Sonia fléchit, accepte de mettre fin à la prise d’otage si son vœux est exaucé et accepte également de recevoir des journalistes, en réalité des policiers.

Entre temps, la situation change et Mehmet, souffre douleur des durs à cuir prend l’arme à feu, menaçant ses tortionnaires.

Perturbé, il demande à ce qu’on l’extrade lui et sa famille vers l’Australie afin d’échapper à la vengeance des brutes qui le menacent.

L’agressivité de Fabien est telle que Mehmet excédé lui tire une balle dans la poitrine.

La mort de Fabien est un électrochoc pour Sonia qui décide de prendre cette mort pour elle en sauvegardant Mehmet.

Malheureusement pour elle, une situation malencontreuse provoque le tir des policiers-journalistes et sa mort.

Le film se termine sur son enterrement, auquel rendent hommage chacun des élèves de la classe et tout particulièrement les jeunes femmes, habillées en jupe.
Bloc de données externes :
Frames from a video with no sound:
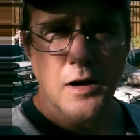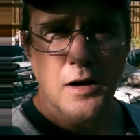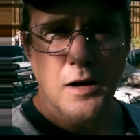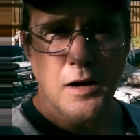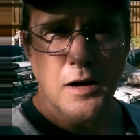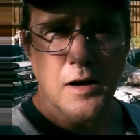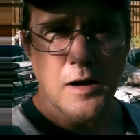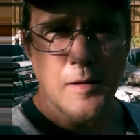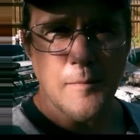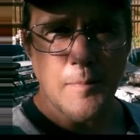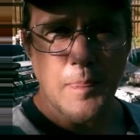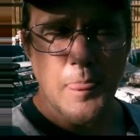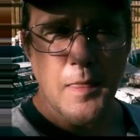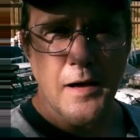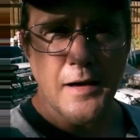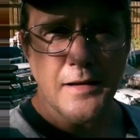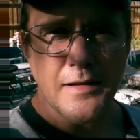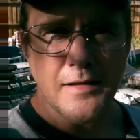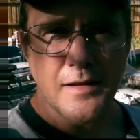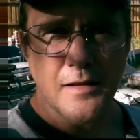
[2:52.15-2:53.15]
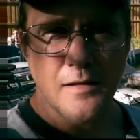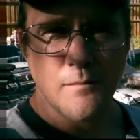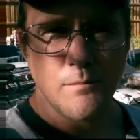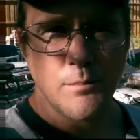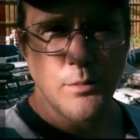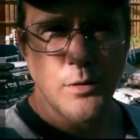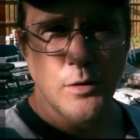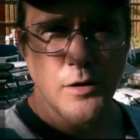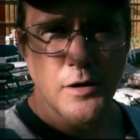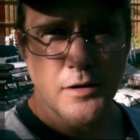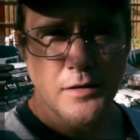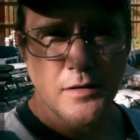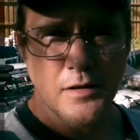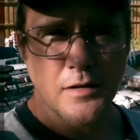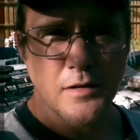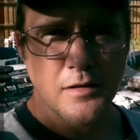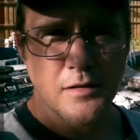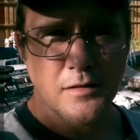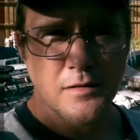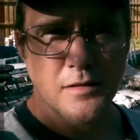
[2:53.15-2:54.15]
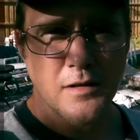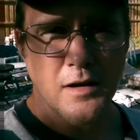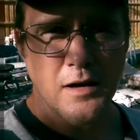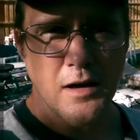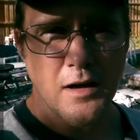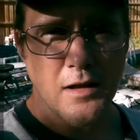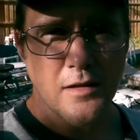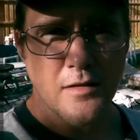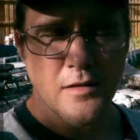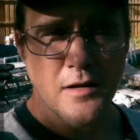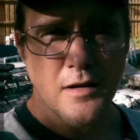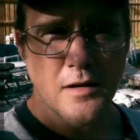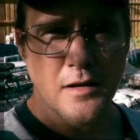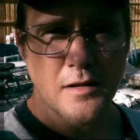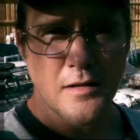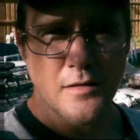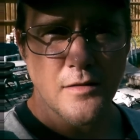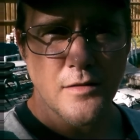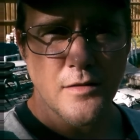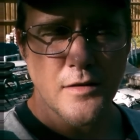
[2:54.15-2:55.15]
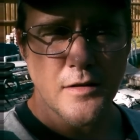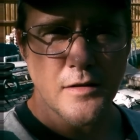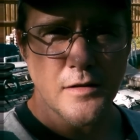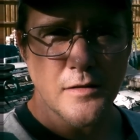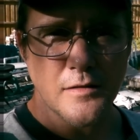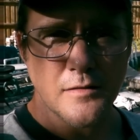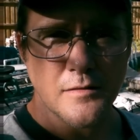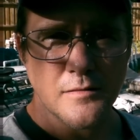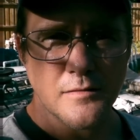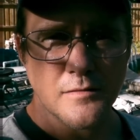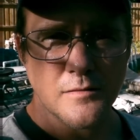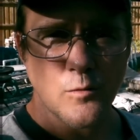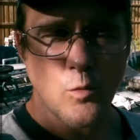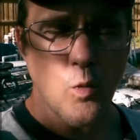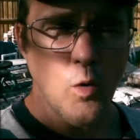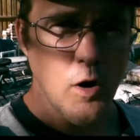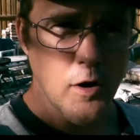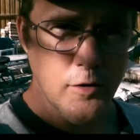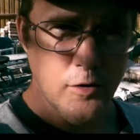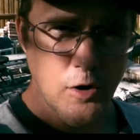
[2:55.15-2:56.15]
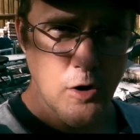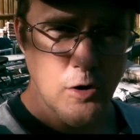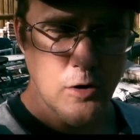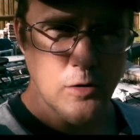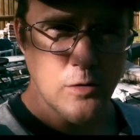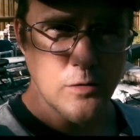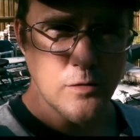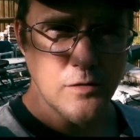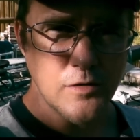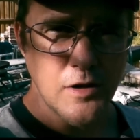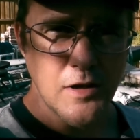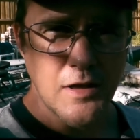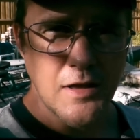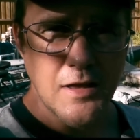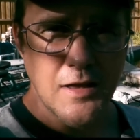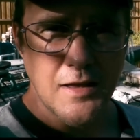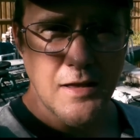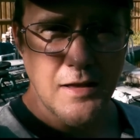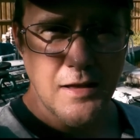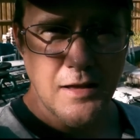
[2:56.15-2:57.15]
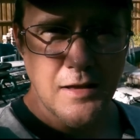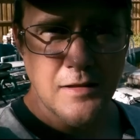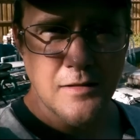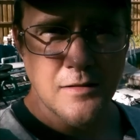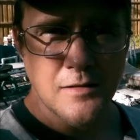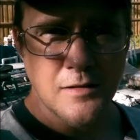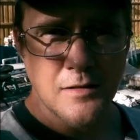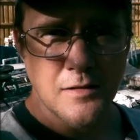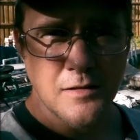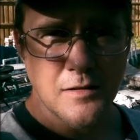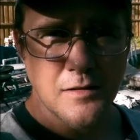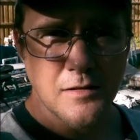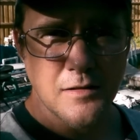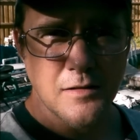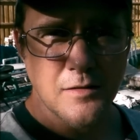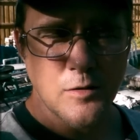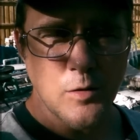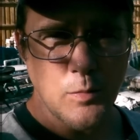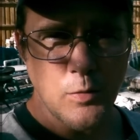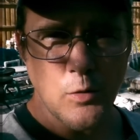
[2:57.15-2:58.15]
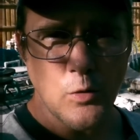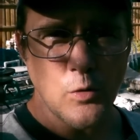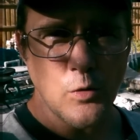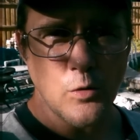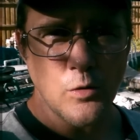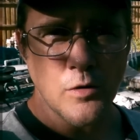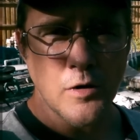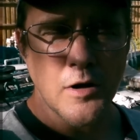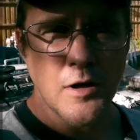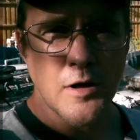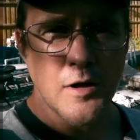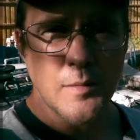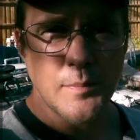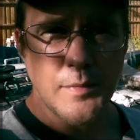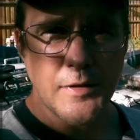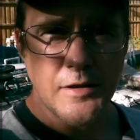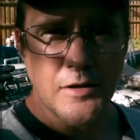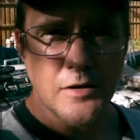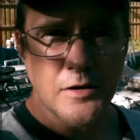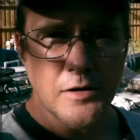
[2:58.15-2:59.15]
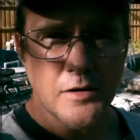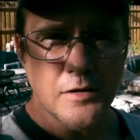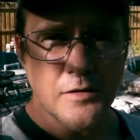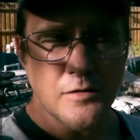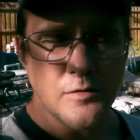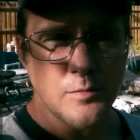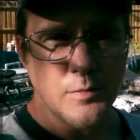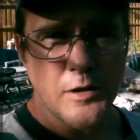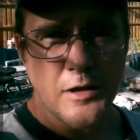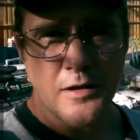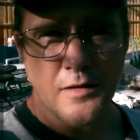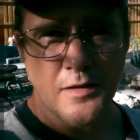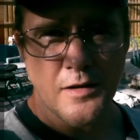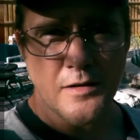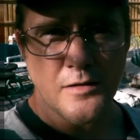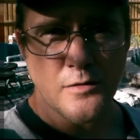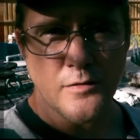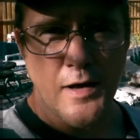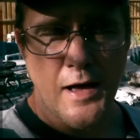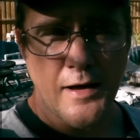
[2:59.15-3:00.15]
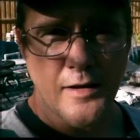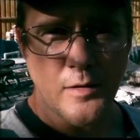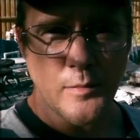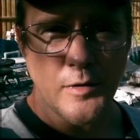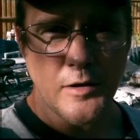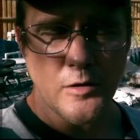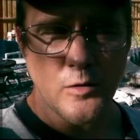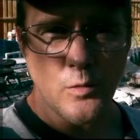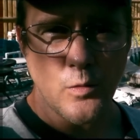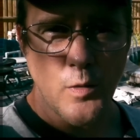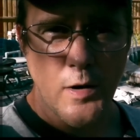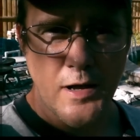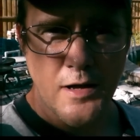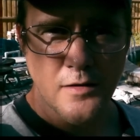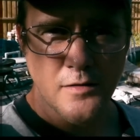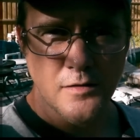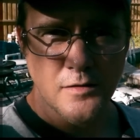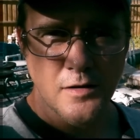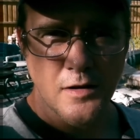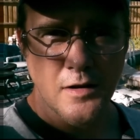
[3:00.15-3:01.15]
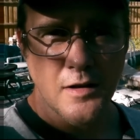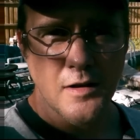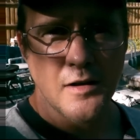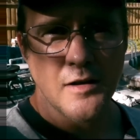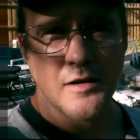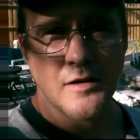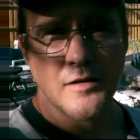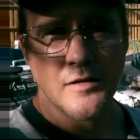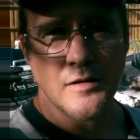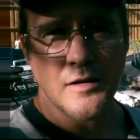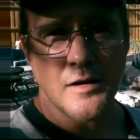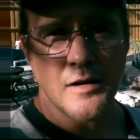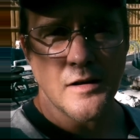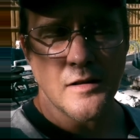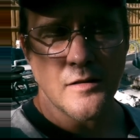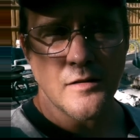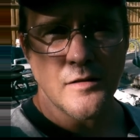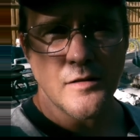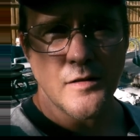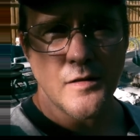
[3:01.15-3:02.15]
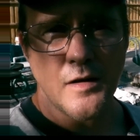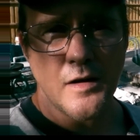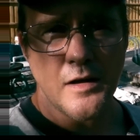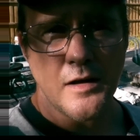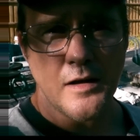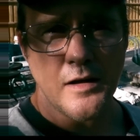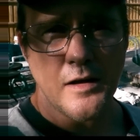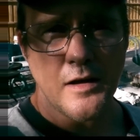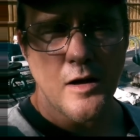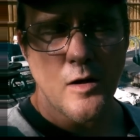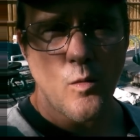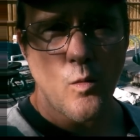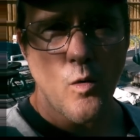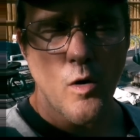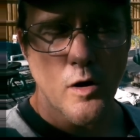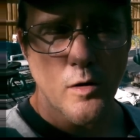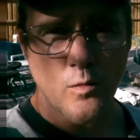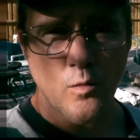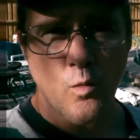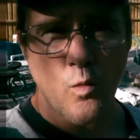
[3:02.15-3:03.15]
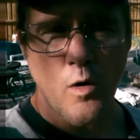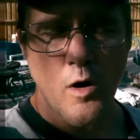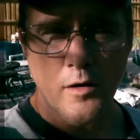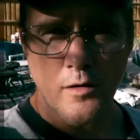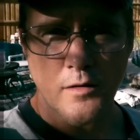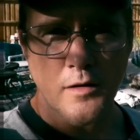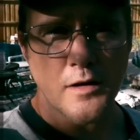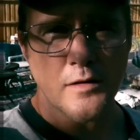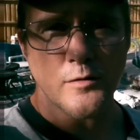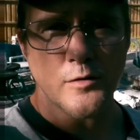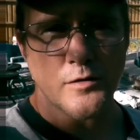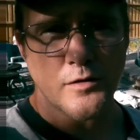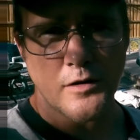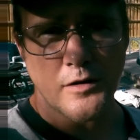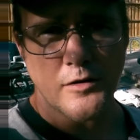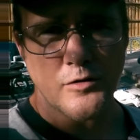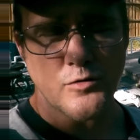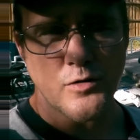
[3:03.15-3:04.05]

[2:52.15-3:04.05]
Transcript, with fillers: Um, I did put uh uh, uh, the water hose in the pool because being that it's vacuuming to waste uh, the water level is going to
En conclusion, « La journée de la jupe » est un film radical qui ne peut pas laisser indifférent.

Il décrit avec brutalité et intensité le ras le bol d’une enseignante poussée à bout et fragilisée, qui bascule elle aussi dans la folie et la violence du monde qui l’entoure.

Le renversement de situation est intéressant, et montre que seule l’extrémité de la situation permet à l’enseignante de faire passer son message à base de laïcité et de tolérance.

Evoluant dans un monde de fascisme ou règne la loi du plus fort et ou la majorité d’ adultes cèdent complaisamment, la démocrate bascule elle aussi dans le fascisme pour faire passer ses idées.

On peut y voir un constat d’échec, un acte désespéré mais qui finit pourtant par le sacrifice de son auteur à éveiller les conscience et à porter un message enfin entendu.

En ce sens, le film révèle pour moi toute sa cohérence et sa justesse.

Comme souvent Adjani césarisée en 2010, est éblouissante, magnifique de fragilité et grâce, malgré ses 50 ans et son visage botoxé.

C’est elle seule et non la meute de fortes têtes vomissant des tombereaux d’insultes, qui mérite le visionnage de ce film sale, intense et sans compromis, véritable antithèse du délire gnangnan « D’entre les murs ».

Après, j’avoue que j’attends du cinéma quelque chose de plus excitant qu’un huis clos dans un collège pourri de banlieue française, ce qui minore fortement mon intérêt pour le film.